:: TASK DESCRIPTION ::
Repeat each entry exactly. Drop every image.

:: INPUT MATERIAL ::
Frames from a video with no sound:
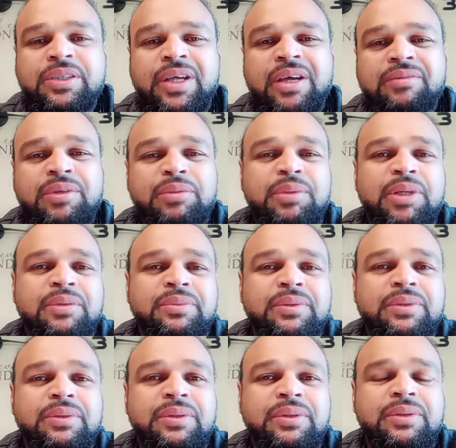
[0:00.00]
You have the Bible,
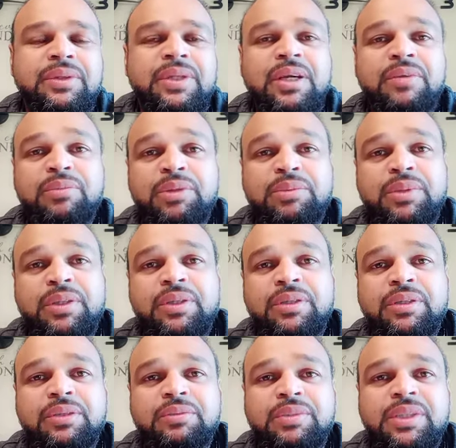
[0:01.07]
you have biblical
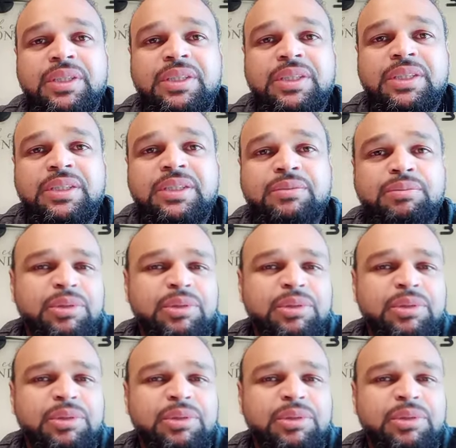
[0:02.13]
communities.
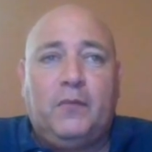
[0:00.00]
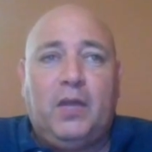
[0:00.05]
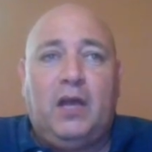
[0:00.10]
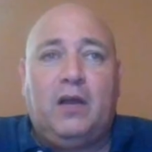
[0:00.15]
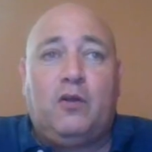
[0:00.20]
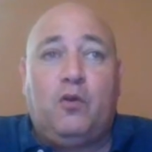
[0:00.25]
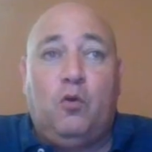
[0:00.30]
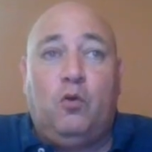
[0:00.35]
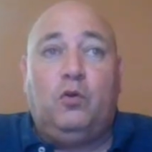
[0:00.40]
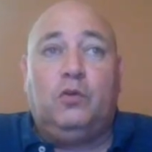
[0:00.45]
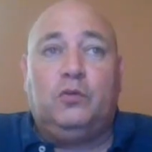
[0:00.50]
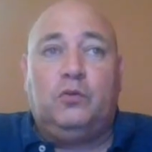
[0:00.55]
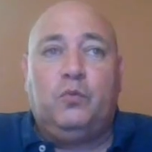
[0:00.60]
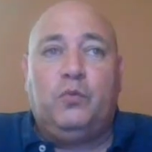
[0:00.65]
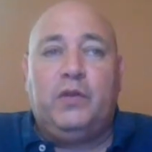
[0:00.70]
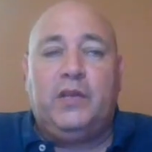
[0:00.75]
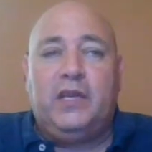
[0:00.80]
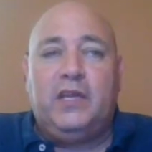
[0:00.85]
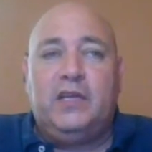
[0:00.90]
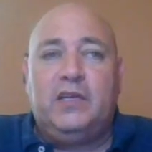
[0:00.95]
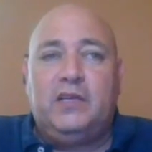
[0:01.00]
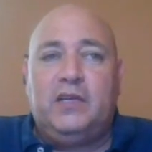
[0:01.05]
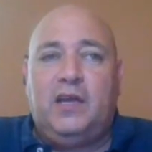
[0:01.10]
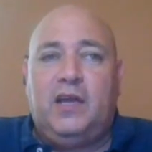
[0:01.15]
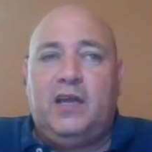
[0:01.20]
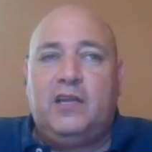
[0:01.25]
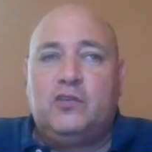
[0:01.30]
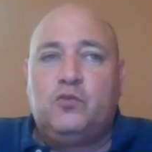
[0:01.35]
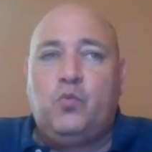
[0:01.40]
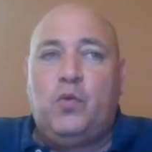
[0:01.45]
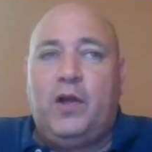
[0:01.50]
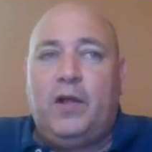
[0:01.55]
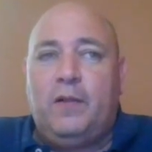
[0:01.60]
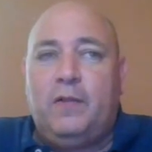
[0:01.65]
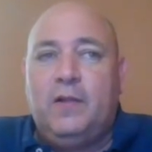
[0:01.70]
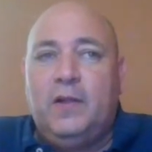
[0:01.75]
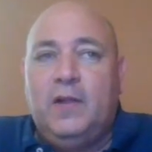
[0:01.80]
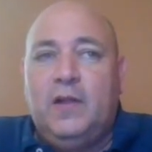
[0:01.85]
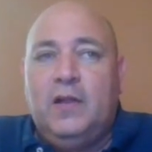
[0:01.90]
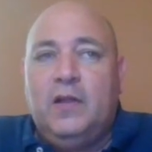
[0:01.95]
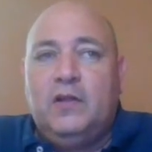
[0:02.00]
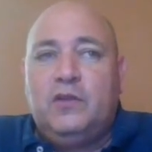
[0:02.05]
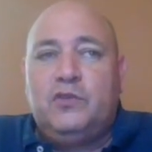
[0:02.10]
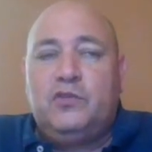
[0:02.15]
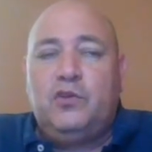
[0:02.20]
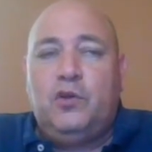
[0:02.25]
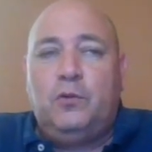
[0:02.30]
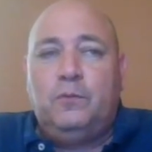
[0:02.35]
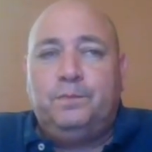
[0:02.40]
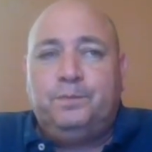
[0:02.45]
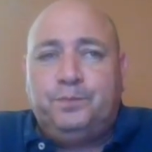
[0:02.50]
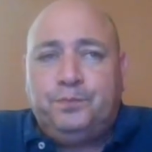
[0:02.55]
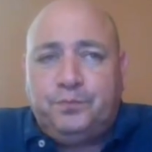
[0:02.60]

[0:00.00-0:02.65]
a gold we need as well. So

:: OUTPUT FOR THIS TASK ::
Frames from a video with no sound:
[0:00.00]
You have the Bible,
[0:01.07]
you have biblical
[0:02.13]
communities.
[0:00.00]
[0:00.05]
[0:00.10]
[0:00.15]
[0:00.20]
[0:00.25]
[0:00.30]
[0:00.35]
[0:00.40]
[0:00.45]
[0:00.50]
[0:00.55]
[0:00.60]
[0:00.65]
[0:00.70]
[0:00.75]
[0:00.80]
[0:00.85]
[0:00.90]
[0:00.95]
[0:01.00]
[0:01.05]
[0:01.10]
[0:01.15]
[0:01.20]
[0:01.25]
[0:01.30]
[0:01.35]
[0:01.40]
[0:01.45]
[0:01.50]
[0:01.55]
[0:01.60]
[0:01.65]
[0:01.70]
[0:01.75]
[0:01.80]
[0:01.85]
[0:01.90]
[0:01.95]
[0:02.00]
[0:02.05]
[0:02.10]
[0:02.15]
[0:02.20]
[0:02.25]
[0:02.30]
[0:02.35]
[0:02.40]
[0:02.45]
[0:02.50]
[0:02.55]
[0:02.60]

[0:00.00-0:02.65]
a gold we need as well. So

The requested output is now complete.